Day in, day out, most people never think about adenine phosphate. Yet, its signature is everywhere: from the power inside the food we eat, to the medical results printed in clinics worldwide, to the breakthroughs published in leading journals. I’ve seen breakthroughs stumble on the stability of a chemical lot, and I’ve watched production lines saved by the quick response of thoughtful manufacturers.
Anyone who has spent time in a lab, struggled with finicky enzyme reactions, or had a major experiment rest on a single bottle knows how important careful selection of these reagents can be. In my case, a single switch between ATP suppliers led to months of reliable results, higher yields, and less day-to-day stress for my colleagues. That’s not luck; that’s the outcome of dedication to quality, transparency, and supporting users from the ground up.
Adenine phosphate stands as an example of how foundational science shapes daily realities—often invisible, always vital. The differences between suppliers and grades matter because those details ripple outward, affecting patient outcomes, scientific discovery, and business operations everywhere. Real-world experience, transparent science, and a commitment to improvement hold the products to their promise.

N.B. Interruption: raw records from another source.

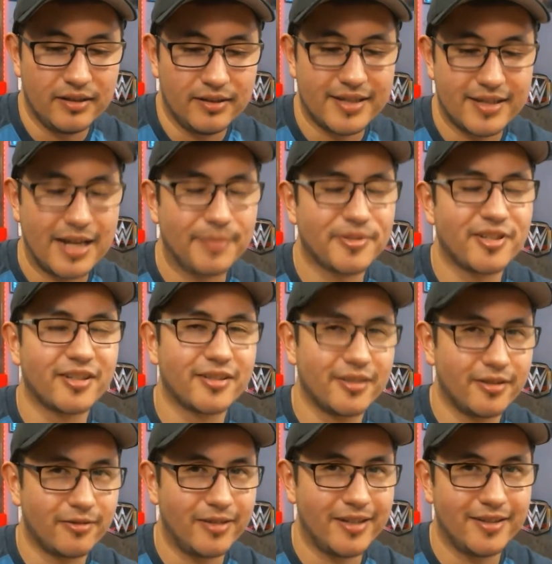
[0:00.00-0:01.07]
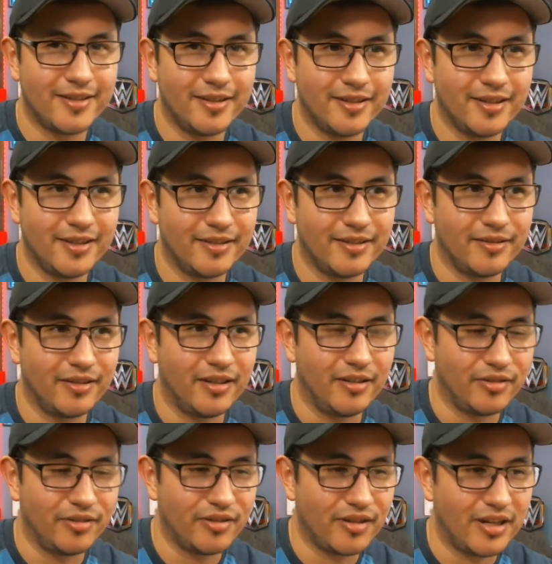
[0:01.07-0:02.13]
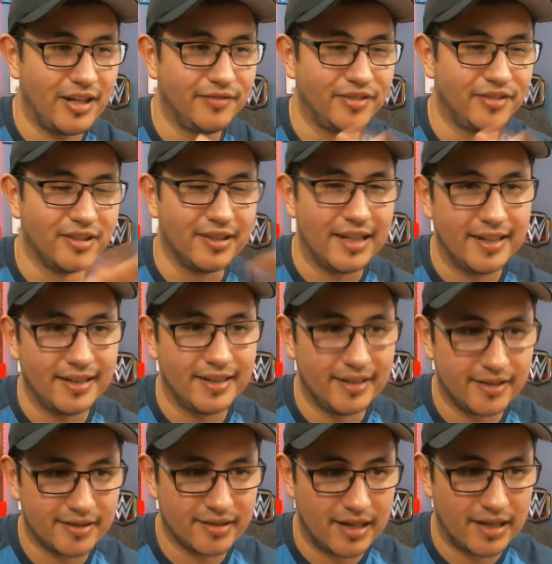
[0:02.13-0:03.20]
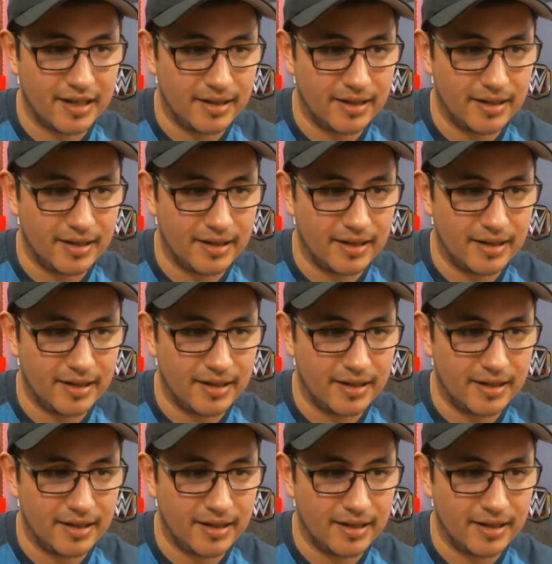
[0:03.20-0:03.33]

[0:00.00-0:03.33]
Samsung did the right thing in kind of delaying its,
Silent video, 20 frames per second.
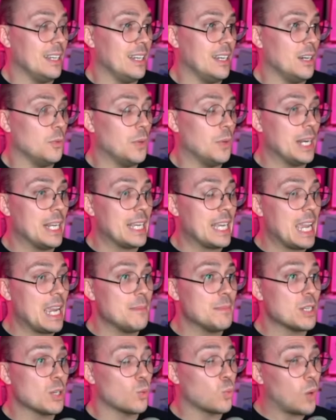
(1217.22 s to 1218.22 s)
when it
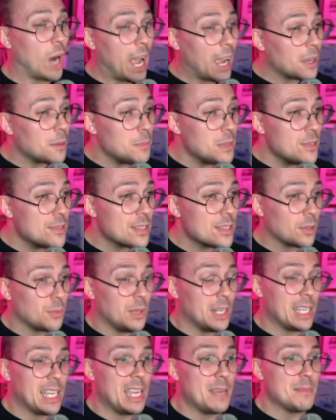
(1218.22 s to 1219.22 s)
came to rock music,
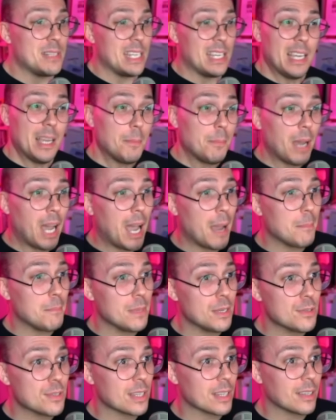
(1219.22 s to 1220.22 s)
when it came to hip hop
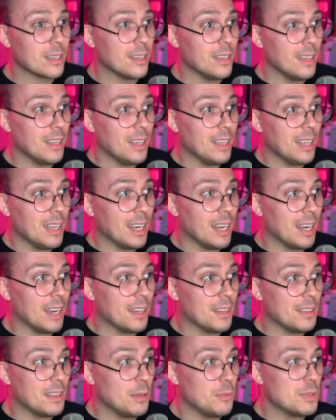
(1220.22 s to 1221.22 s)
music,
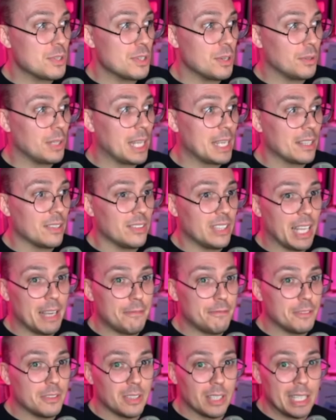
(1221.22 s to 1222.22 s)
there was no like
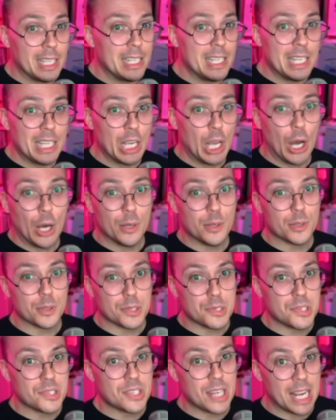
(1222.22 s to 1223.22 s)
left-leaning
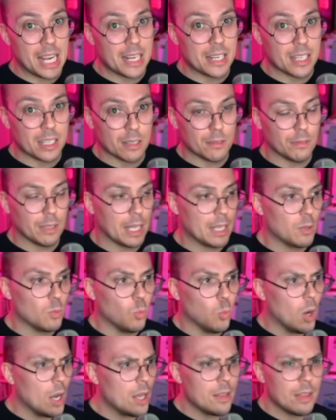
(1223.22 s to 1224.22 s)
understanding of like
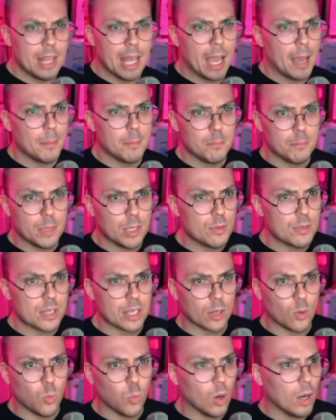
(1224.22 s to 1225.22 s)
what that
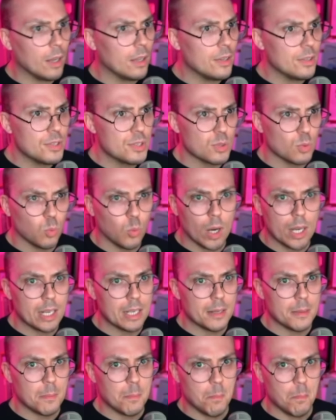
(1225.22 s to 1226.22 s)
music was, what
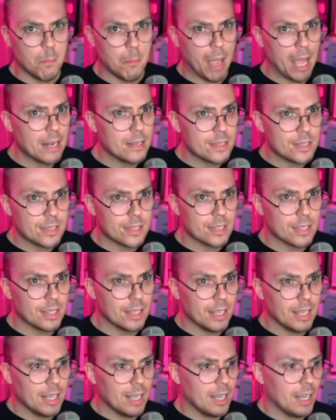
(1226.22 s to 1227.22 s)
it meant,
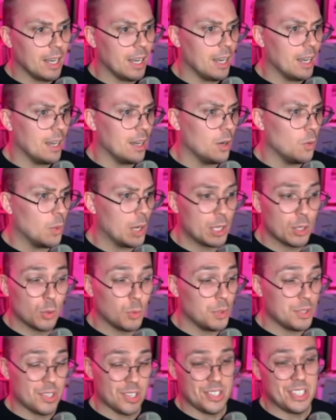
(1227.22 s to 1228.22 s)
whether it
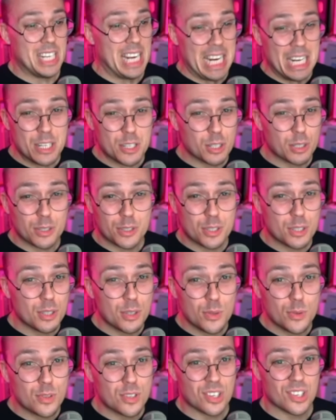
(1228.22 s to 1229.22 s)
was a danger
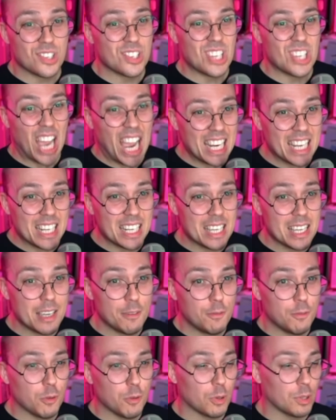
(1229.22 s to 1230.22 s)
to society
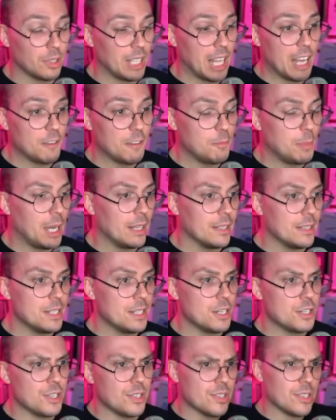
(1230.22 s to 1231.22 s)
for a lot of
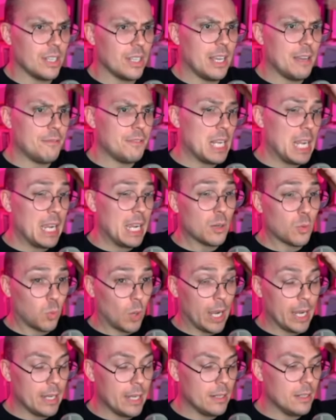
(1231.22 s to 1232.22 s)
politicians left and
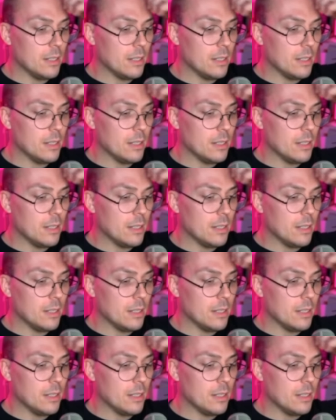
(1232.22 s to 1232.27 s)
right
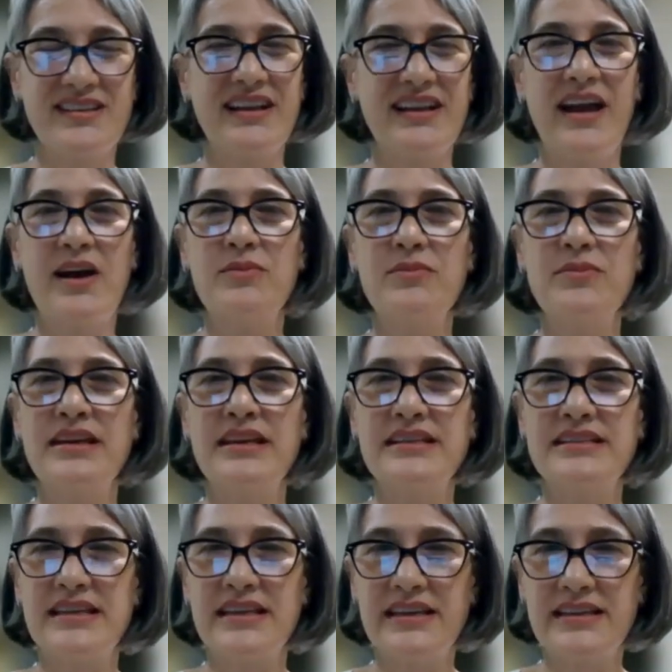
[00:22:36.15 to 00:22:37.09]
How many
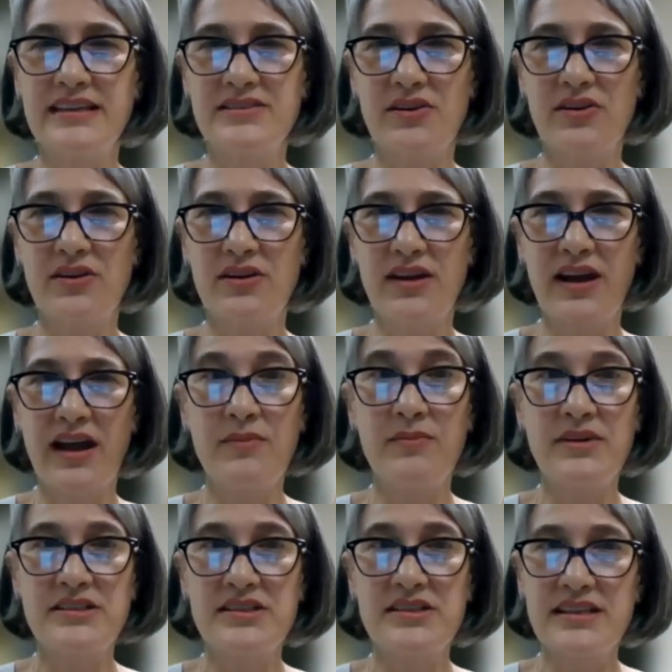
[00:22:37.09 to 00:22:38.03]
days are, how
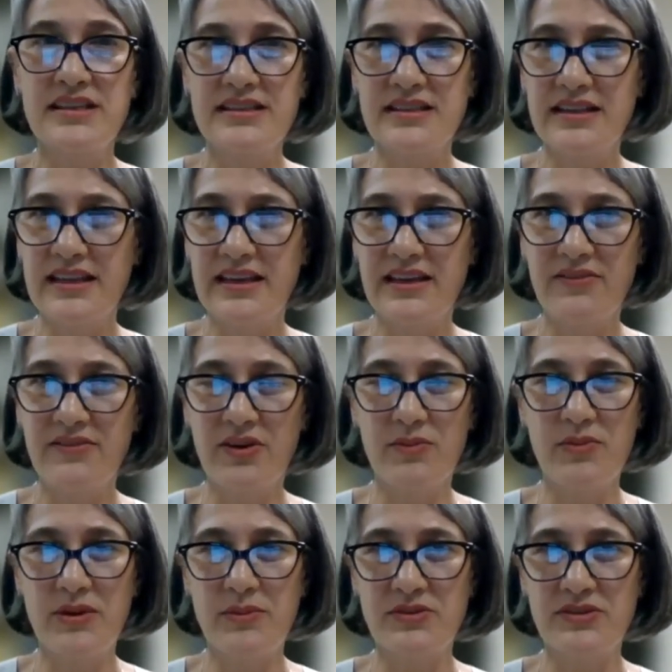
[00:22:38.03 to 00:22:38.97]
much sick leave are
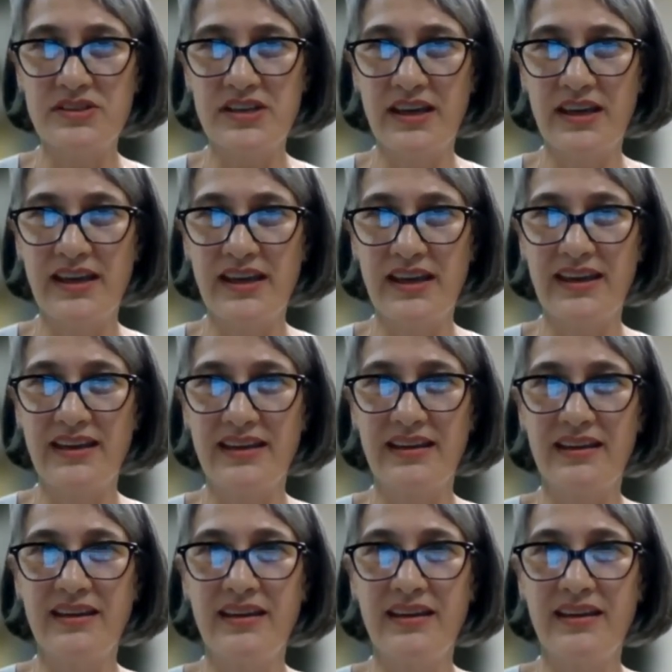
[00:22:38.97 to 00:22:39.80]
people taking?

Going forward, it's worth keeping a watchful eye for improvements in stability, purity, and user support. Investing in robust sourcing, ongoing education, and industry-wide best practices may cost more up front, but it will deliver dividends in reliability and safety down the road. From the first experiment to the final product, adenine phosphate continues to matter, quietly powering progress—one molecule at a time.